We know that the mutual information is upper-bounded by the entropy of either of the marginal distributions (at least for discrete distributions, as here). So the maximum possible value for $I$ is when the ground-truth is fiftyfifty split between $+$ and $-$, i.e. when $a + b = c + d = n/2$. (In that case the entropy comes out as $\log(2)$.)

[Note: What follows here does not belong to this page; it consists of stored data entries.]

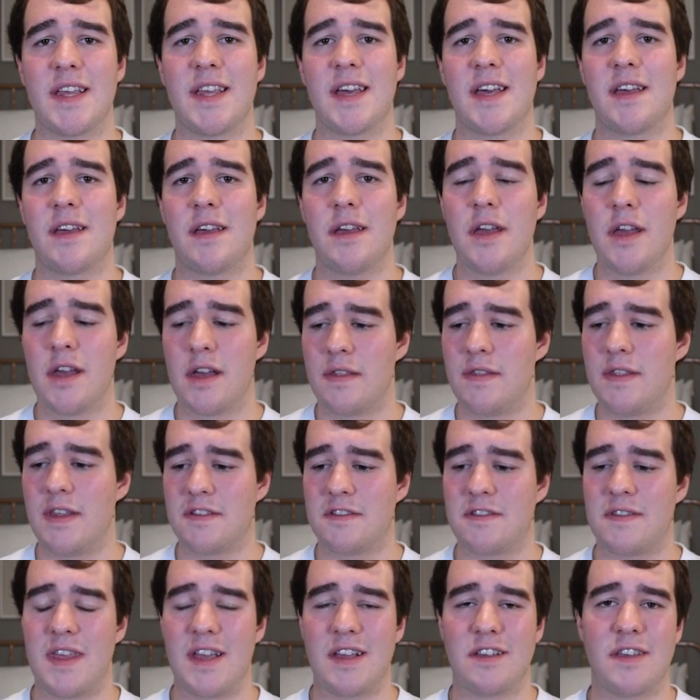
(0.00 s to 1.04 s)
get
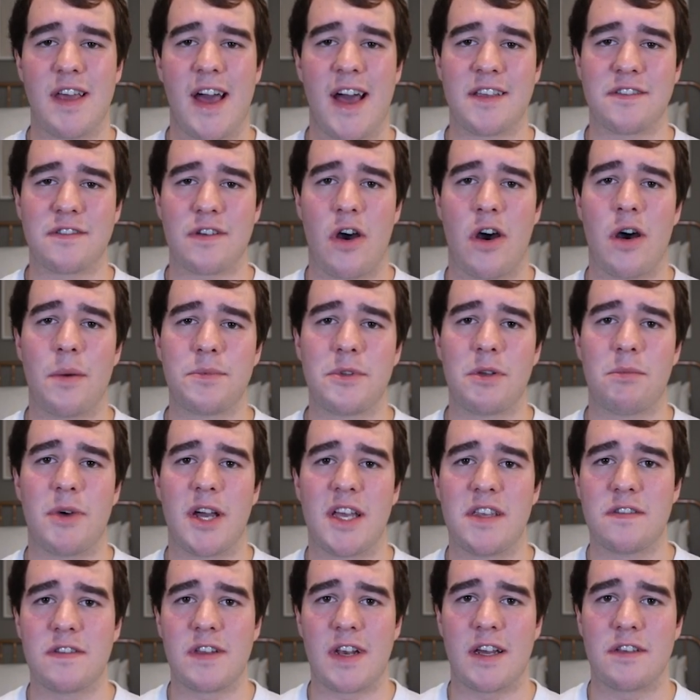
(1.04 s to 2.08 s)
this thing as
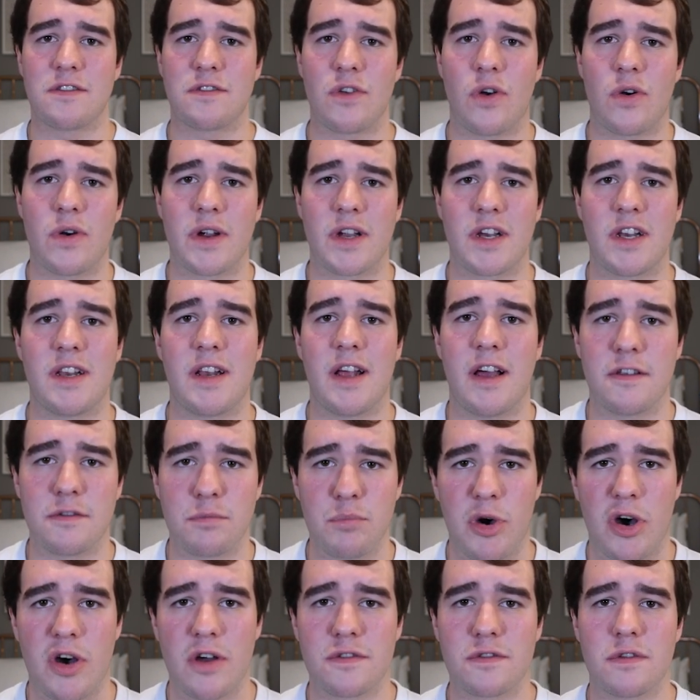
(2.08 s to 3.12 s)
optimized and as targeted as
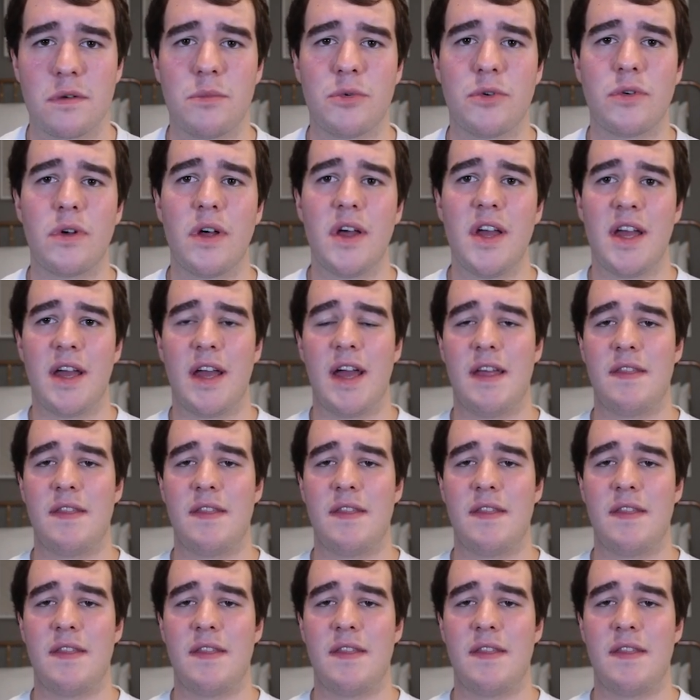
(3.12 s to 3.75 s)
possible.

So, consider the case of $a + b = c + d = n/2$. In that situation we have the following: $$ a = \frac{n t}{2}, \quad b = \frac{n(1-t)}{2}, \quad c = \frac{n f}{2}, \quad d = \frac{n (1-f)}{2}, $$ which can be substituted into the expression for $I$ given in the OP. After some rearrangement, this gives us $$ I_{\text{fiftyfifty}} = \frac{1}{2}(2\log(2) + t\log(t) + f\log(f) - (t+f)\log(t+f) + (1-t)\log(1-t) + (1-f)\log(1-f) + (2-f-t)\log(2-f-t)) $$

If we evaluate this in the ideal case (perfect prediction means $t=1$ and $f=0$), we get a value for $I_{\text{fiftyfifty}}$ as $\log(2)$, the maximum attainable. Any other choices for $t$ and $f$ lead to lower values.

Therefore in the fiftyfifty case, the maximum possible mutual information is attainable for a specific choice of $t$ and $f$; and because the mutual information is bounded by the entropy, and all other binary distributions have a lower entropy than the fiftyfifty case, there is no other case that can reach this maximum.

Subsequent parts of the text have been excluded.